Hidden gems

Private equity’s growth and maturation are clearly welcome developments for the industry itself but also for its investors which have, by and large, achieved out-performance relative to public markets in all major regions, as we explored in some of our previous articles. Indeed, in a recent survey of investors, 90% said that private equity performance had met or exceeded expectations over the past 12 months (source: Preqin). Yet the same survey also found that these investors are anticipating lower returns from the asset class in the past – their expectations have fallen from 14.1% in IRR terms in June 2015 to 11.6% in September this year (2018).

This reflects a recent trend: capital concentration in larger funds. The amounts raised by the private equity industry since 2013 have been phenomenal. In 2017, it raised US$453bn, a record sum and significantly higher than the US$226bn raised in 2012, according to Preqin. Looking beyond the headline numbers, however, it’s evident that much of this capital has flowed to the large, multi-billion dollar funds, such as those raised by Apollo Global Management (US$24.7bn), KKR (US$13.9bn) and CVC Capital Partners (€16bn). This has led to a marked rise in the average private equity fund size, from US$156m in 2015 to US$492m by 2017, Lyrique analysis shows.

The unprecedented rate at which capital is gravitating towards the mega-funds is clogging the system, leading to rising competition and pricing in the large deal space. This clearly affects returns – the higher the initial price paid, the harder it is to sell later down the line at a profit. It is also exacerbating the long-run disparity in returns between larger and smaller funds. Between 2005 and 2016, average TVPI (or total value to paid in multiple, a measure of the value created by a private equity fund) for funds of below US$500m was close to 1.53x; for those above US$4.5bn, it was less than 1.46x, Preqin figures show.

Part of the explanation for this is market’s efficiency for larger deals. Large transactions are well known in the market and intermediated by M&A advisors, making them highly competitive. There are also far fewer of them. At the smaller end, by contrast, the universe of deals available is naturally far larger. Yet, with so much capital allocated to the mega-funds, funds targeting the smaller end of the market face challenges in money to deploy in this deeper and wider pool of investment opportunities.

The deals available in this space are arguably more interesting. Many smaller funds (with US$500m or less) target businesses that are not readily saleable and are too small to be advised by the M&A houses. Often, these are long-established businesses run by a founder reaching retirement age who no longer has the appetite for fast growth and increased risk. These businesses characteristically lack transparency and have not received adequate investment for several years.

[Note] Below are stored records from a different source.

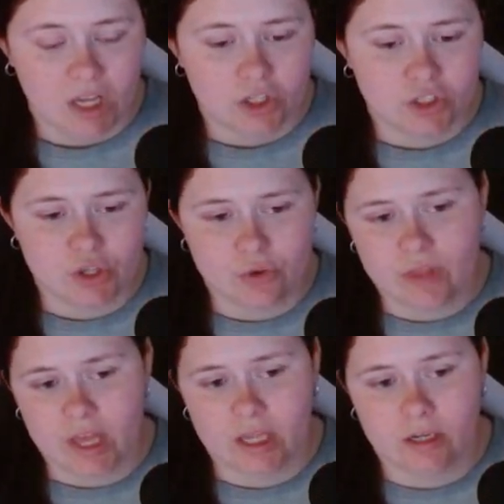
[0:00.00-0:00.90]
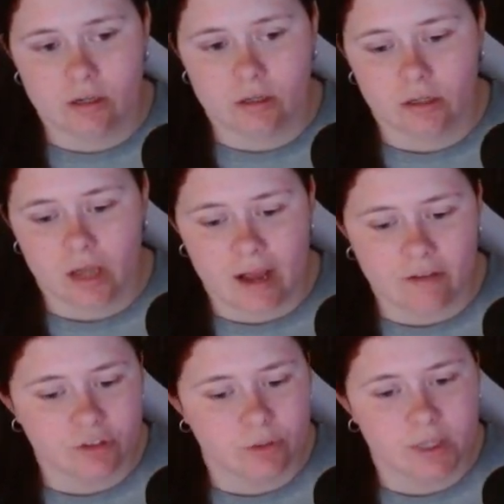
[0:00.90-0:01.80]
So then
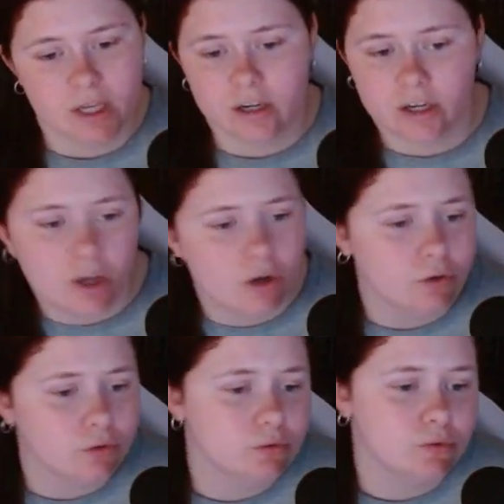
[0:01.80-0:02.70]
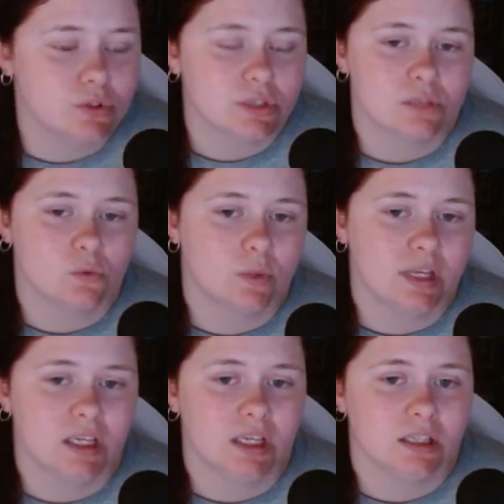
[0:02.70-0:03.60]
after we got our cones,
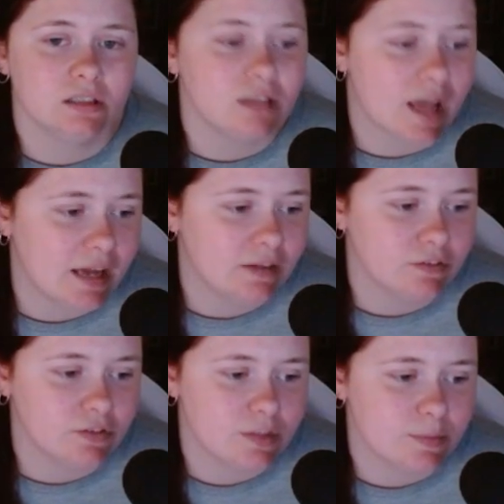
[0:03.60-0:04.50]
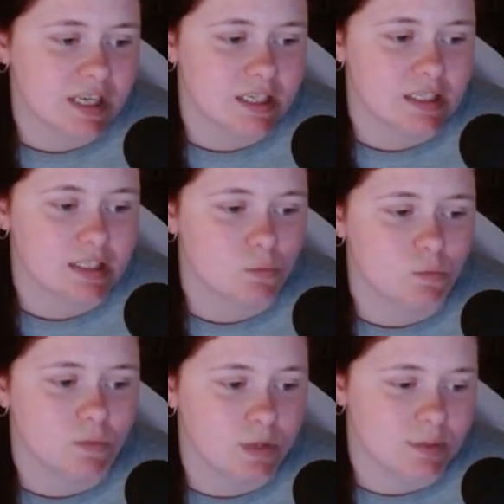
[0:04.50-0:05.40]
we left because
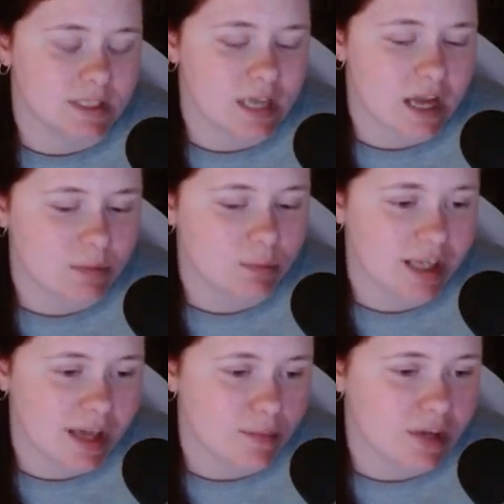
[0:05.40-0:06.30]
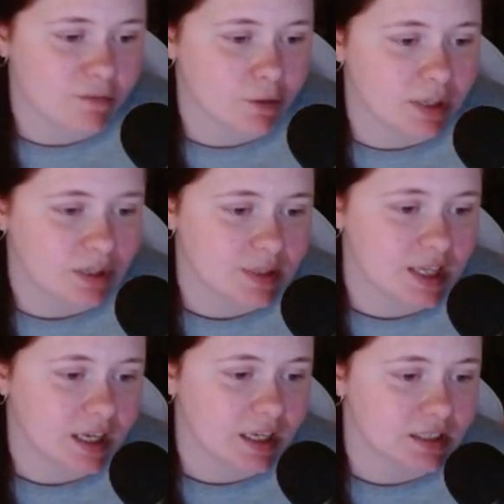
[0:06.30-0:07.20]
it was 9 p.m. and everybody was
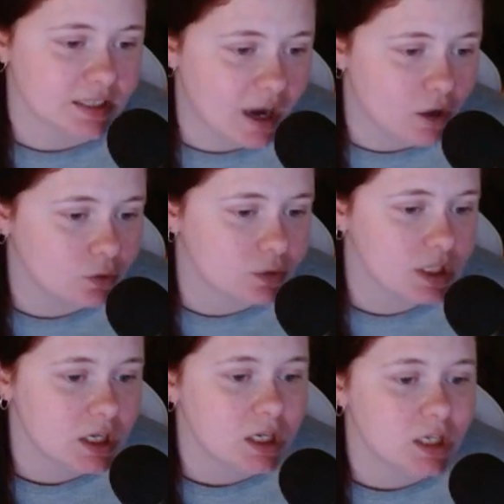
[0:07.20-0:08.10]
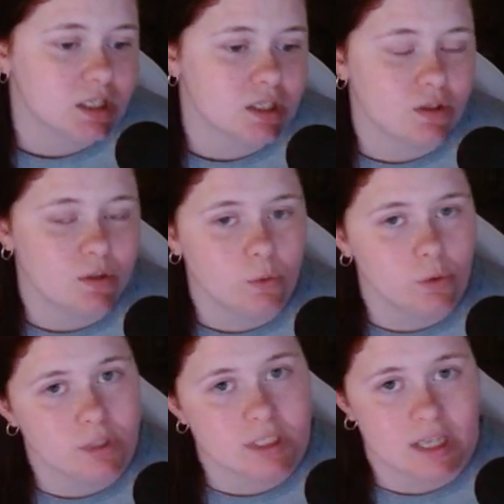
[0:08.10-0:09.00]
kicking us out. So then we
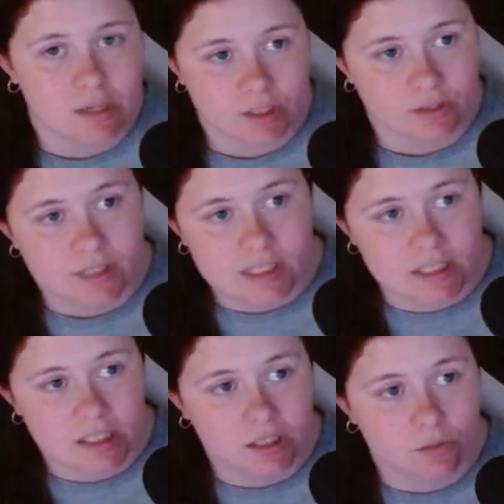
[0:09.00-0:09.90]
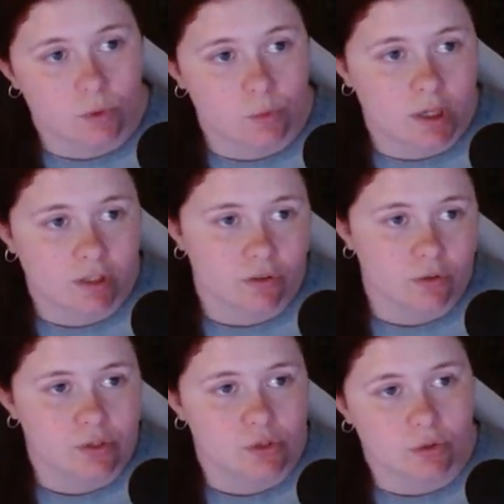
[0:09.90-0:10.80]
went to downtown Disney. We walked through
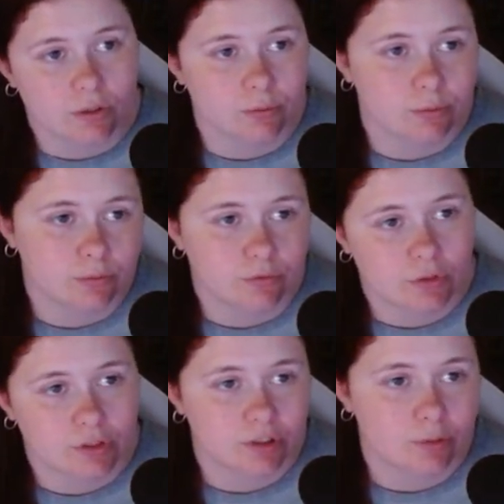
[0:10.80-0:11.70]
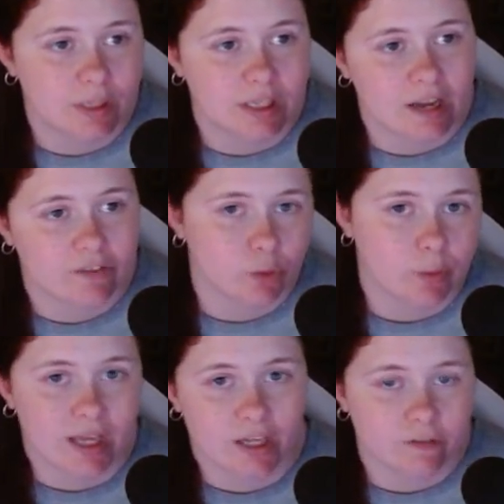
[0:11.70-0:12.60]
a store for a little bit after
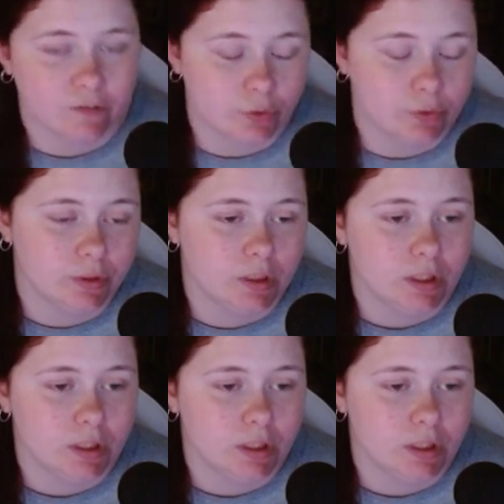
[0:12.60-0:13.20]
we ate our food.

The beauty of targeting these rough diamonds is partly lower initial investment prices. It is also partly because, given investment and an infusion of new ideas and a fresh strategy, or perhaps improved systems and the recruitment of a CFO, these businesses can increase in value significantly. By removing inefficiencies in the business, cleaning up reporting and acquiring several companies, smaller funds can create assets that are attractive to strategic acquirers or other private equity houses with ample cash to deploy in larger deals.

The value of this kind of heavy lifting in small businesses is clear. Deals involving lower initial enterprise values have a much greater likelihood of achieving home runs than those with higher price tags. Investments in smaller businesses are almost twice as likely to generate a 3x return multiple or more than those valued at over US$250m.

With less competition between these funds for deals than there has been historically, smaller funds are becoming increasingly attractive. The return differential in net IRR terms between top performing smaller to medium-sized funds and the mega and large funds used to be negligible 15 years ago. Today, analysis shows the differential is around 5%.

The last few years has been a benign economic environment, conditions that tend to favour larger private equity players. Returns are higher for larger funds during times of economic expansion, as we’ve seen over the last few years, while Preqin data suggests that strong stock market returns boost mega-funds’ returns far more than those for smaller funds. This attests to the greater capacity for creating value in smaller businesses across economic cycles – after all, it’s much harder to turn around an oil tanker than it is a fishing trawler. Therefore, smaller funds tend to outperform larger ones in more difficult times, as the chart below demonstrates.

As we move into a different part of the cycle over the next few years, it’s likely that history will repeat itself, with smaller funds outperforming their much larger counterparts.

Smaller funds, often targeting specific countries or niches, can be difficult to find and take as much time to assess as a larger fund. Yet with the right resources (internal and/or external), investors accessing these hidden gems may find that they don’t need to adjust their return expectations downwards by quite as much as the Preqin data suggests is currently the case.